Publication | Open Access
Identity-Based Motivation: Implications for Intervention
532
Citations
106
References
2010
Year
Academic attainment gaps persist, especially for boys and low‑income children, partly because social structures shape their perceptions of future possibilities. Targeting the macro‑micro interface of social structures and individual perceptions can enhance children’s academic attainment. Identity‑Based Motivation posits that identities are contextually constructed, leading individuals to favor identity‑congruent actions, with perceived difficulty reinforcing the importance of such actions while discouraging identity‑incongruent ones.

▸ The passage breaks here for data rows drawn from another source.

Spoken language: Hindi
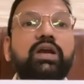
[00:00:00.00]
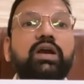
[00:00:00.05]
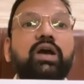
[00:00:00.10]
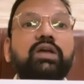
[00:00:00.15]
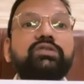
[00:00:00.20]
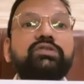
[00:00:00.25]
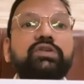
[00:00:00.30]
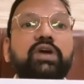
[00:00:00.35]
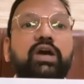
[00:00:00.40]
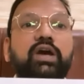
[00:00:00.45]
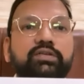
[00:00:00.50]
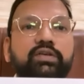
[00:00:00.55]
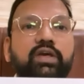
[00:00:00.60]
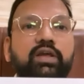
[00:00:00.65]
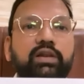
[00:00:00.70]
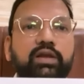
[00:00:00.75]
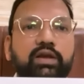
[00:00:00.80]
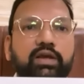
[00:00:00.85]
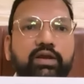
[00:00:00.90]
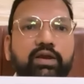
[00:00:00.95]
एक हजार
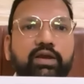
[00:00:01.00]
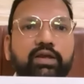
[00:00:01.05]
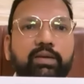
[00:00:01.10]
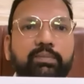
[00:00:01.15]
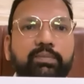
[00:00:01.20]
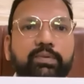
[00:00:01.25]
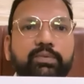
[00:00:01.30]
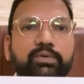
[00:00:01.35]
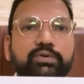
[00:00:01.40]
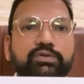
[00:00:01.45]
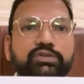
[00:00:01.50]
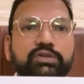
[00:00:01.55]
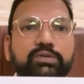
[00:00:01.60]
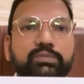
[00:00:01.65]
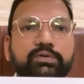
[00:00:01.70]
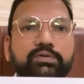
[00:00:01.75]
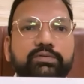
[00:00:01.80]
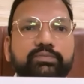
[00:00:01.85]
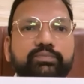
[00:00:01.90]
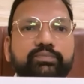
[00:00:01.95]
साल लगेगा यहाँ
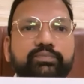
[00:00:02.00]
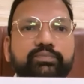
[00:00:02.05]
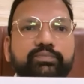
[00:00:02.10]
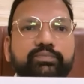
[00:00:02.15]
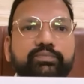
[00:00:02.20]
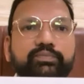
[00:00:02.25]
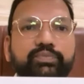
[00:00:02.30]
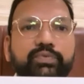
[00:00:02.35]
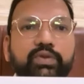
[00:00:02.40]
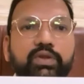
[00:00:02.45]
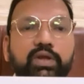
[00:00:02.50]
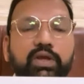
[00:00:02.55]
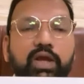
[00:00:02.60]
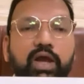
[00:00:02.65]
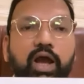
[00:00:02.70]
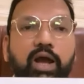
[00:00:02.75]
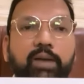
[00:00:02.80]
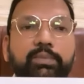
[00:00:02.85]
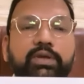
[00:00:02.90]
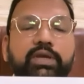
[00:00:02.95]

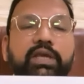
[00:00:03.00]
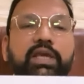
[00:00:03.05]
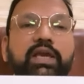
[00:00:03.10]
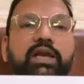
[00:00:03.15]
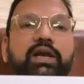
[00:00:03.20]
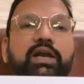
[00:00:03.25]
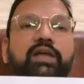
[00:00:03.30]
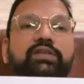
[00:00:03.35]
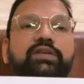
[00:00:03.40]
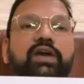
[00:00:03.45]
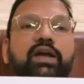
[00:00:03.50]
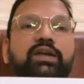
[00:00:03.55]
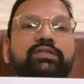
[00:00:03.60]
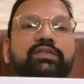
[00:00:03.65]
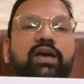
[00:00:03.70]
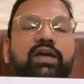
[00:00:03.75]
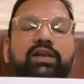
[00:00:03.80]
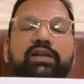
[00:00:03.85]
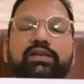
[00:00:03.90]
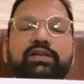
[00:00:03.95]
अब एक हजार
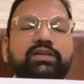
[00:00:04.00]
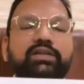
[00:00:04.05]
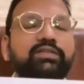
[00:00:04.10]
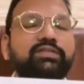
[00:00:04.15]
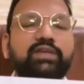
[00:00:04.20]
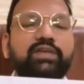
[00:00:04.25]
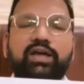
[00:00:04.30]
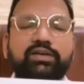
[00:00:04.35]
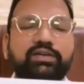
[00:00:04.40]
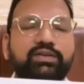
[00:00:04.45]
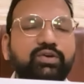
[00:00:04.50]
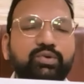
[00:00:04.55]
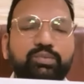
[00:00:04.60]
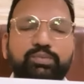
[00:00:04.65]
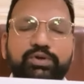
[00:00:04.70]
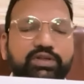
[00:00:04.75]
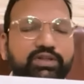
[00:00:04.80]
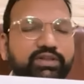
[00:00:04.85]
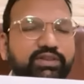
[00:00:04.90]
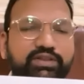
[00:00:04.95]
साल इंसान की
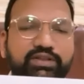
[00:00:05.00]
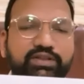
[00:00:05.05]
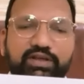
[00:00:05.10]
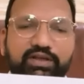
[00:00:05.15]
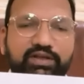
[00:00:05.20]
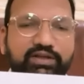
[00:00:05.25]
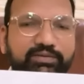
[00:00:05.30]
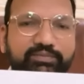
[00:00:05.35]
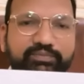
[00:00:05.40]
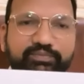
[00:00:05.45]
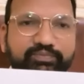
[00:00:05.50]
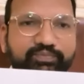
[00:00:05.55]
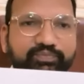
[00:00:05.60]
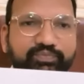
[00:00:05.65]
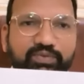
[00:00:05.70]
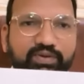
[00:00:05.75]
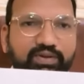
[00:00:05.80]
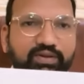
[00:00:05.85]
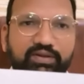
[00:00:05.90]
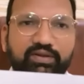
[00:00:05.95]
उम्र कितनी है
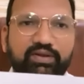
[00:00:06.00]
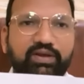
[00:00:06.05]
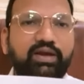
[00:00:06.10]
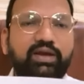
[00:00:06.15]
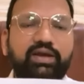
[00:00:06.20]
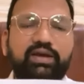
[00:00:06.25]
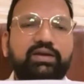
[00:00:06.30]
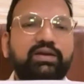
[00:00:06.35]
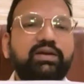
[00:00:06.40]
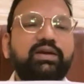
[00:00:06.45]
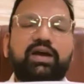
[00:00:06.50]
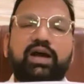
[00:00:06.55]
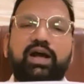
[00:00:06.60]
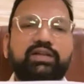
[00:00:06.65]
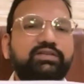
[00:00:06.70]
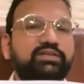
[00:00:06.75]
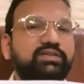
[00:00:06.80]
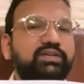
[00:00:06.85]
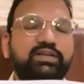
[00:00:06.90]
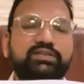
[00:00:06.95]

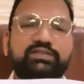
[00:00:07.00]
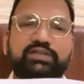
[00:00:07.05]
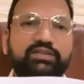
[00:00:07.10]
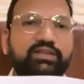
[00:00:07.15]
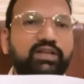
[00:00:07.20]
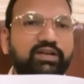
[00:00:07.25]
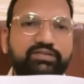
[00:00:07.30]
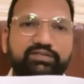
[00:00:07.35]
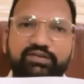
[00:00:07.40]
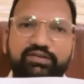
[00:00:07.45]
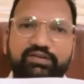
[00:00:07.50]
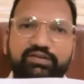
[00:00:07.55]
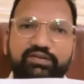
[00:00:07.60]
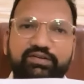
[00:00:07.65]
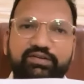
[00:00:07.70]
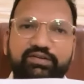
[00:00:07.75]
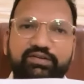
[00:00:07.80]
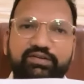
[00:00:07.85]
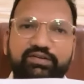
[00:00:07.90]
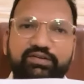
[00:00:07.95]
हद से हद सत्तर अस्सी
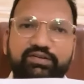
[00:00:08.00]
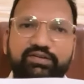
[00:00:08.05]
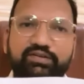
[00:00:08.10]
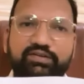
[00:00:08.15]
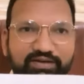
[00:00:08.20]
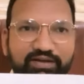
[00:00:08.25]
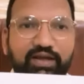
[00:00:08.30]
साल की अस्सी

Children want to succeed academically and attend college but their actual attainment often lags behind; some groups (e.g., boys, low-income children) are particularly likely to experience this gap. Social structural factors matter, influencing this gap in part by affecting children’s perceptions of what is possible for them and people like them in the future. Interventions that focus on this macro—micro interface can boost children’s attainment. We articulate the processes underlying these effects using an integrative culturally sensitive framework entitled identity-based motivation (IBM). The IBM model assumes that identities are dynamically constructed in context. People interpret situations and difficulties in ways that are congruent with currently active identities and prefer identity-congruent to identity-incongruent actions. When action feels identity congruent, experienced difficulty highlights that the behavior is important and meaningful. When action feels identity incongruent, the same difficulty suggests that the behavior is pointless and “not for people like me.”